Because taxpayers are motivated to receive their refunds, the IRS generally has two “bumps” of refund claims – at the start of the filing season, and in the last 3 weeks of the season. With the EITC and ACTC refund issuance now delayed each year until February 15th at the earliest, the first refund “bump” has been pushed back, but many such returns have already been filed by now, and presumably taxpayers will continue to file refund returns regardless of the filing season extension.

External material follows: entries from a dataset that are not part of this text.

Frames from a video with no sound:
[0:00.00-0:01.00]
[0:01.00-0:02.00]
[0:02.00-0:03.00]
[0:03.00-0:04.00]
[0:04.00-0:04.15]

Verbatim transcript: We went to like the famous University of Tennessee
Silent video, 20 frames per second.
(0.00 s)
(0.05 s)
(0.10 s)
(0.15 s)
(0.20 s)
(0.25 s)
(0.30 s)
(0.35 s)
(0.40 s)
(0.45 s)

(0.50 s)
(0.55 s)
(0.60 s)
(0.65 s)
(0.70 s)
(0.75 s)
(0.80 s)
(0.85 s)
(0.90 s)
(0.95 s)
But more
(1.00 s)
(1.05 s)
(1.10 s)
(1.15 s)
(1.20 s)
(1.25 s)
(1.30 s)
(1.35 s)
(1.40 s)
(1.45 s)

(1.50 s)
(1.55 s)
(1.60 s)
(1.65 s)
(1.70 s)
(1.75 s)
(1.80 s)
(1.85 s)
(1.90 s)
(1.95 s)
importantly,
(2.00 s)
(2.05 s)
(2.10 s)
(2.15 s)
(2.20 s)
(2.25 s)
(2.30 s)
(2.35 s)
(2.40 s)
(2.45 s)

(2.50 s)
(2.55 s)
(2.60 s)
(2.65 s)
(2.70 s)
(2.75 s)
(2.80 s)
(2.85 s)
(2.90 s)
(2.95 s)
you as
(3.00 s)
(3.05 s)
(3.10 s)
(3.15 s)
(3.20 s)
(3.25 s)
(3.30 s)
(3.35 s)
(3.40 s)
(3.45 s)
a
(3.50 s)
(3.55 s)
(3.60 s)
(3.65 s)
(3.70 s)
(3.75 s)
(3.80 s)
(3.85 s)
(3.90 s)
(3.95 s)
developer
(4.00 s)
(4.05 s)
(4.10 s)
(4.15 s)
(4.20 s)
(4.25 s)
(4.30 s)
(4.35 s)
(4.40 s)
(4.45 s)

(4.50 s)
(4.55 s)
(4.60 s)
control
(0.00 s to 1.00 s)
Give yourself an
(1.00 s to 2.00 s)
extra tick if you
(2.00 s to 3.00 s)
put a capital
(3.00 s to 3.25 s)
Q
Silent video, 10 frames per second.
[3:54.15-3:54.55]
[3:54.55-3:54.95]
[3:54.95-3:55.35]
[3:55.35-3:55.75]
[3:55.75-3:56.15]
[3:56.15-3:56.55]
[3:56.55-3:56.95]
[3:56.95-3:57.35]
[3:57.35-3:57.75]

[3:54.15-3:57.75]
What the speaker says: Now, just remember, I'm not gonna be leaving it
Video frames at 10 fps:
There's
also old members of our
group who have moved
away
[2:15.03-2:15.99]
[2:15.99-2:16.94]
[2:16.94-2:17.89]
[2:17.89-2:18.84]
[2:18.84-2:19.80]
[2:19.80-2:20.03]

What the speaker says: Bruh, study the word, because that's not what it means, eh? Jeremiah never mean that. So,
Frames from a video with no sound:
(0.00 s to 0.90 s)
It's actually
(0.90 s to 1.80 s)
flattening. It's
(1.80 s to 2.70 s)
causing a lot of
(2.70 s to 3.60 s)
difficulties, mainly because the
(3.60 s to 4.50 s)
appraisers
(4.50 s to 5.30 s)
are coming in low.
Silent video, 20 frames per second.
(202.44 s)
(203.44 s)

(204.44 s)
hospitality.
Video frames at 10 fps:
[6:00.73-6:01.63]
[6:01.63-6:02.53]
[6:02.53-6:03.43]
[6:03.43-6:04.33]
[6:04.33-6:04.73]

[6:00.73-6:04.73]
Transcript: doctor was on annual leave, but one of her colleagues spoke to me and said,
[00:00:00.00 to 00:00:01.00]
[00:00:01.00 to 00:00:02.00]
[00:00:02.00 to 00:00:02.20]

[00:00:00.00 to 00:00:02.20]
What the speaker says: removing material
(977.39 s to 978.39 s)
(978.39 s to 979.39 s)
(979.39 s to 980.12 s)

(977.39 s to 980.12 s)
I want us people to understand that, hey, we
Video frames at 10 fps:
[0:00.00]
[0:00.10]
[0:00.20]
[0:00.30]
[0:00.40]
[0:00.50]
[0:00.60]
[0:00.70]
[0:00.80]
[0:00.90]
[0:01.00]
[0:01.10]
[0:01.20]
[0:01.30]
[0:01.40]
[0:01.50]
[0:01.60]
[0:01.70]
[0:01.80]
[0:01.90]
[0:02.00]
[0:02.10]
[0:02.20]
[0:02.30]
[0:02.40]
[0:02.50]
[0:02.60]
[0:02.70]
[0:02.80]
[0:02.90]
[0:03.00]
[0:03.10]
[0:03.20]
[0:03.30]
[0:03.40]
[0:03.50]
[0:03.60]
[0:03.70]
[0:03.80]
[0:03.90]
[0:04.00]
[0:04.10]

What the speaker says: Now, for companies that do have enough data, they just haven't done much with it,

But for the lowest income and the elderly, how will these returns be prepared? Free Tax Counseling for Elderly/Tax Aide/AARP sites have all been shut because of the coronavirus, and most VITA sites have closed down. In 2008, the IRS kept TACs fully operational after April 15, and prepared tax returns for free for people with income of $40,000 or less. Given the coronavirus protections, all TACs are closed. At any rate, TACs abandoned return preparation several years ago, so that avenue of assistance is no longer available. Will low income taxpayers eager for their additional refunds flock to unregulated return preparers, who will charge exorbitant fees and reduce the amount of cash in the hands of these taxpayers to stimulate the economy (other than stimulating the return preparation economy ….)?

As if the constraints the IRS’s current operating environment were not challenging enough, the coronavirus’ impact exponentially complicates ESP implementation. In Part II of this blog, I will explore some of the positive changes in the CARES Act, as well as gaps in the legislation and specific challenges relating to implementation.